_Problem_.
Each record is to be printed again exactly, though not its pictures.

_Data records_.
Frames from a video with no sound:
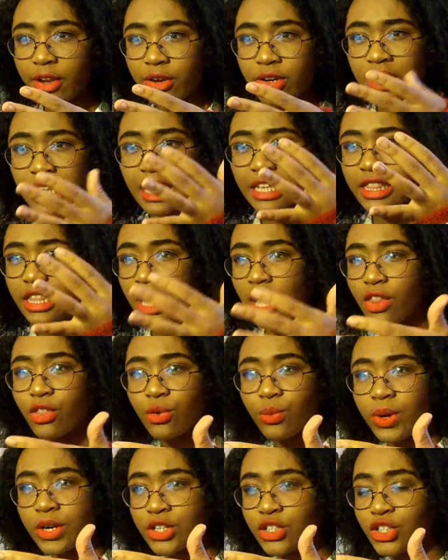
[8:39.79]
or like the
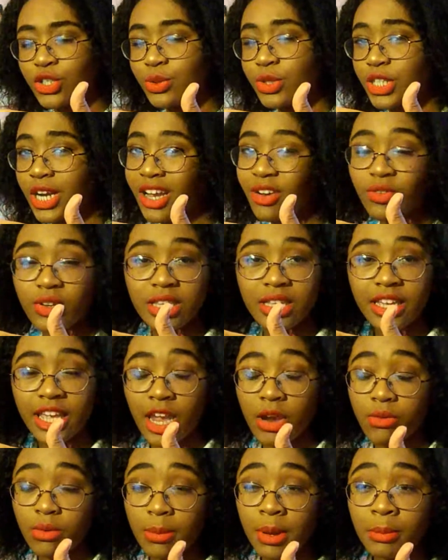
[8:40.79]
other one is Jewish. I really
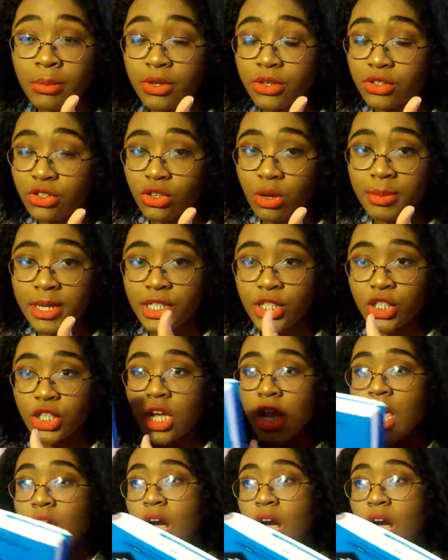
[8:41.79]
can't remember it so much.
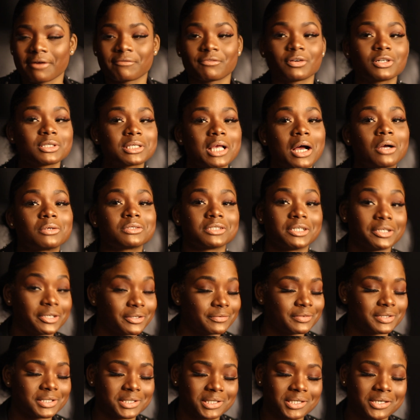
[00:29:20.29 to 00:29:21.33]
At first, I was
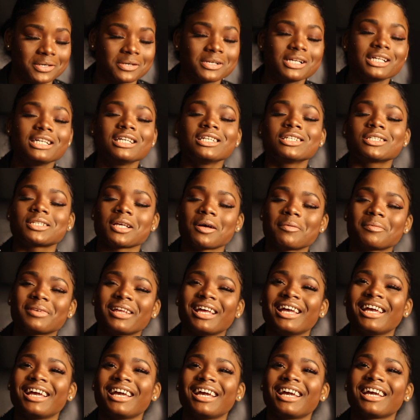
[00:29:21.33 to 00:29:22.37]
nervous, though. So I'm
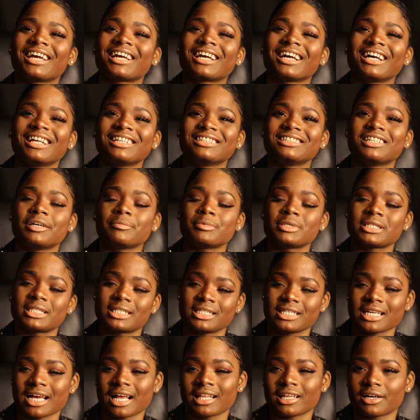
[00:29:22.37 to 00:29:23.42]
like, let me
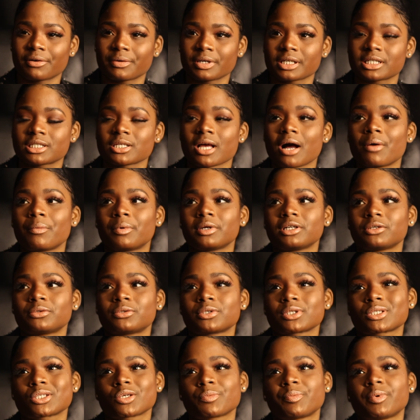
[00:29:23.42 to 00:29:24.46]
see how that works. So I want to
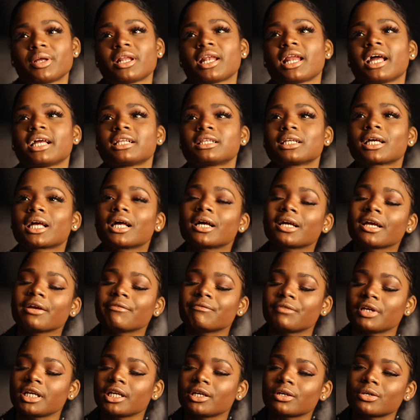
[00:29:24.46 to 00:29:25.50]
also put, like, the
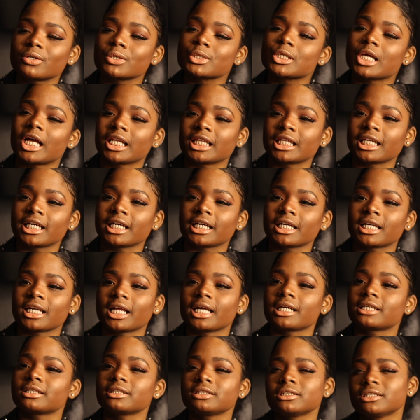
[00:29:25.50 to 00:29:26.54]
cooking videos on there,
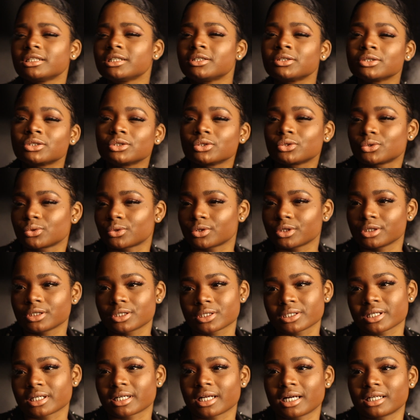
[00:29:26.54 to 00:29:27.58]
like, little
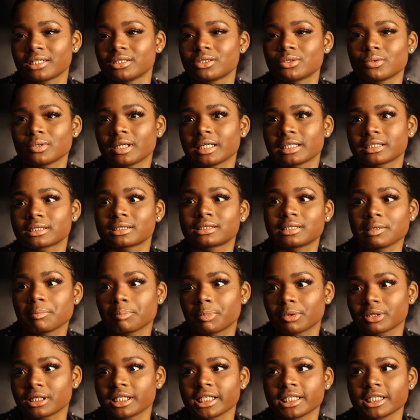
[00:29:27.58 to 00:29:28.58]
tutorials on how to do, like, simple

_Response area_.
Frames from a video with no sound:
[8:39.79]
or like the
[8:40.79]
other one is Jewish. I really
[8:41.79]
can't remember it so much.
[00:29:20.29 to 00:29:21.33]
At first, I was
[00:29:21.33 to 00:29:22.37]
nervous, though. So I'm
[00:29:22.37 to 00:29:23.42]
like, let me
[00:29:23.42 to 00:29:24.46]
see how that works. So I want to
[00:29:24.46 to 00:29:25.50]
also put, like, the
[00:29:25.50 to 00:29:26.54]
cooking videos on there,
[00:29:26.54 to 00:29:27.58]
like, little
[00:29:27.58 to 00:29:28.58]
tutorials on how to do, like, simple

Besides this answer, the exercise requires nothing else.